BK 50
TAYO GIWA & CYNTHIA GORDY GIWA
Publishers, Black-Owned Brooklyn
Jun 16, 2022
Black-Owned Brooklyn started in 2018 as a passion project blog to provide a curated guide to Brooklyn-based Black-owned brands, shops and businesses — and to tell the stories of the people behind those businesses.
In 2022, Black-Owned Brooklyn is still that and more. The site and its social media extensions have evolved into a vital borough-wide resource and place for community with more than 100,000 followers on Instagram. You’ll find stories about everything from a Flatbush-based family-owned independent cafe-bookstore to a Jamaican dumpling house to an analog photography store to cosmetic tattoo studios to a history of Fort Greene’s Afropunk festival.
“It’s a documentation of culture, history and business in Black Brooklyn,” said Cynthia Gordy Giwa, who runs the site with her husband, Tayo Giwa, from their home in Bed-Stuy. “The media narrative about Black people in Brooklyn is so often relegated to stories of loss and push-out and other things that are important to spotlight. But there’s this whole other universe of stories and experiences that we experience and see on a daily basis. We wanted to create a platform that celebrated them in a way that is joyful and authentic and beautiful.”
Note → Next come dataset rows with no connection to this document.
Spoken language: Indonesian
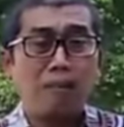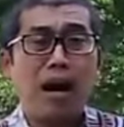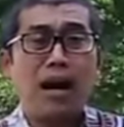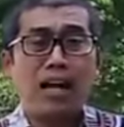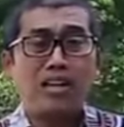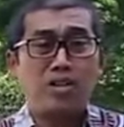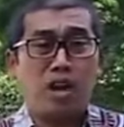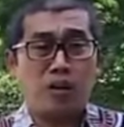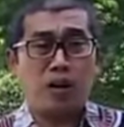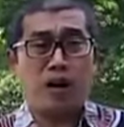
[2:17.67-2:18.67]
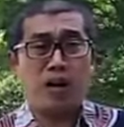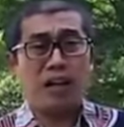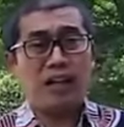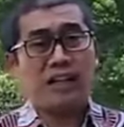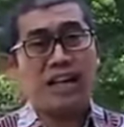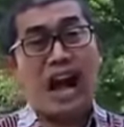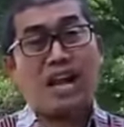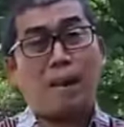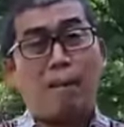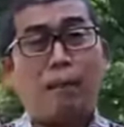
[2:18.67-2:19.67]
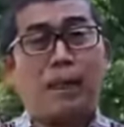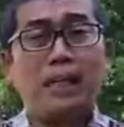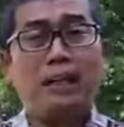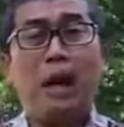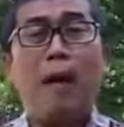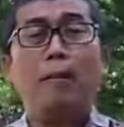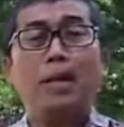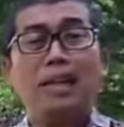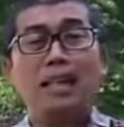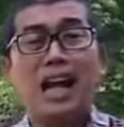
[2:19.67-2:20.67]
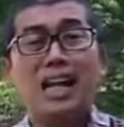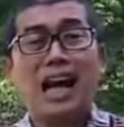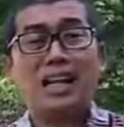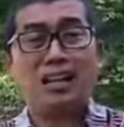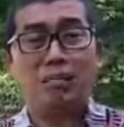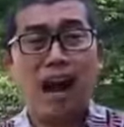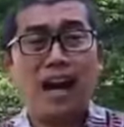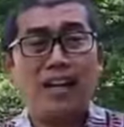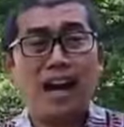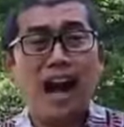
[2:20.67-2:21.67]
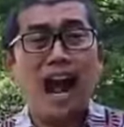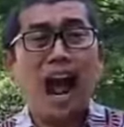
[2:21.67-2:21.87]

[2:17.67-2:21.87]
maka insya Allah ketika Anda pergi meninggalkan tim Anda,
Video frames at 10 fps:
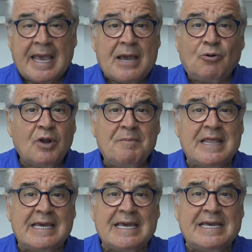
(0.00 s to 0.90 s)

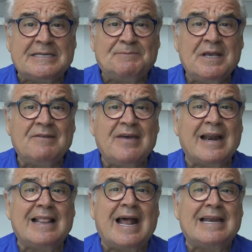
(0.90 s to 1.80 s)
Ekonomideki hiçbir
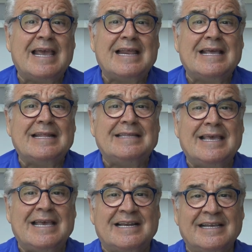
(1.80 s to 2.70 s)
verilerle ilgili
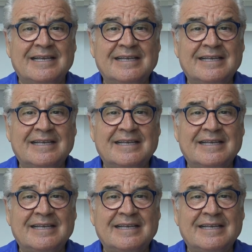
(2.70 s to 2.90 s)
değil.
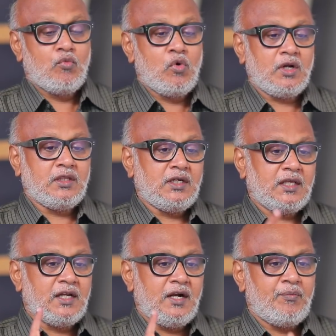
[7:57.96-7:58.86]

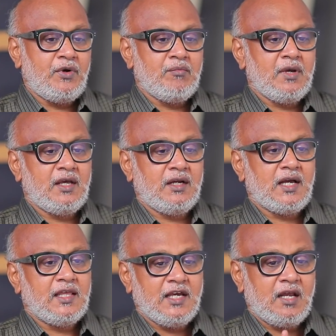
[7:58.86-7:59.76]
மூடுறதுக்கு அந்த டெப்டி
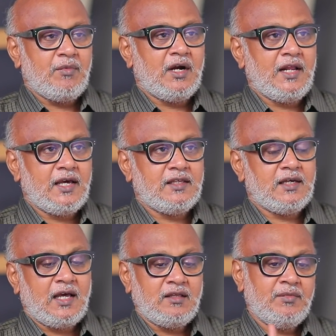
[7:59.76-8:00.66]
மேயருக்கு அதிகாரமே கிடையாது
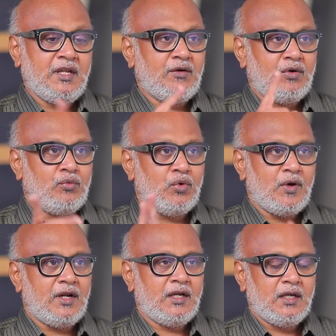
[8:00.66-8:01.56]
அதை மீறி அவர்
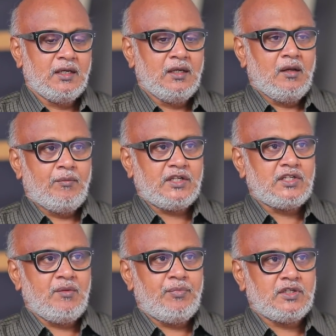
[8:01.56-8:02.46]
மூடுவார்
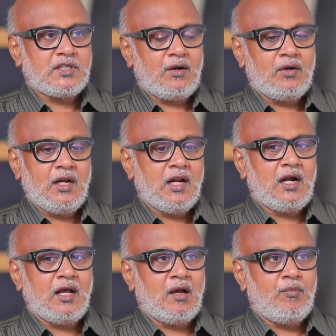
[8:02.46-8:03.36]
பிரச்சனை பெருசானோன்னா இல்லை
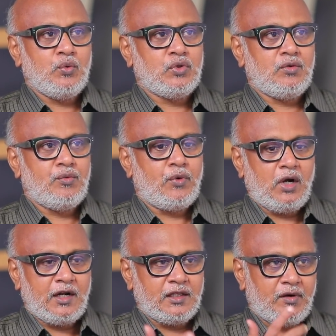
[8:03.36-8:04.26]
இல்லை நாங்கள் அப்படி உத்தரவு
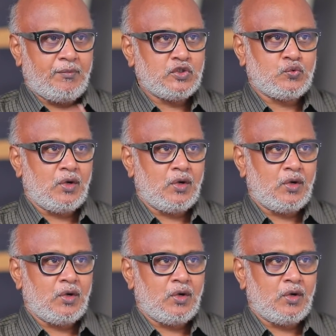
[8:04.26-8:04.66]
போடலன்னு அதை வாபஸ்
And passionate. The Giwas, who each have day jobs, aren’t making a dime off the site, which they update about once a week. “What we strive to be is a place where we are putting front and center the breadth of the Black diaspora in Brooklyn in a way that is intergenerational, that is connecting people,” said Tayo Giwa. “A lot of spaces sometimes can be very siloed, and we definitely want to show all that is Black Brooklyn, all the different types of people.”
A mention on Black-Owned Brooklyn can provide a bump in traffic to a profiled shop. But it takes a little something special to get profiled in the first place. “We’re storytellers, so we’re looking for a business with an interesting story that we find compelling that might be having long-standing ties to Brooklyn,” said Cynthia, who in a previous life was a journalist who covered the Obama White House.
And when they’re not working at their day jobs or updating Black- Owned Brooklyn, the couple are now also filmmakers; the two created a short documentary about Soul Summit, the long-running festival in Fort Greene Park. More recently, their “The Sun Rises in The East” tells the story of The East, a pan-African cultural organization founded in 1969 by Bed-Stuy teens and young adults. Led by educator and activist Jitu Weusi, The East embodied Black self- determination, building dozens of institutions, including its own African-centered school, food co-op, newsmagazine, record label, restaurant, clothing shop and bookstore.
Last week, the couple is threw their inaugural Juneteenth Food Festival with Weeksville Heritage Center, highlighting 20 local food vendors and a small marketplace of non-food vendors, with a focus on food across the Black diaspora.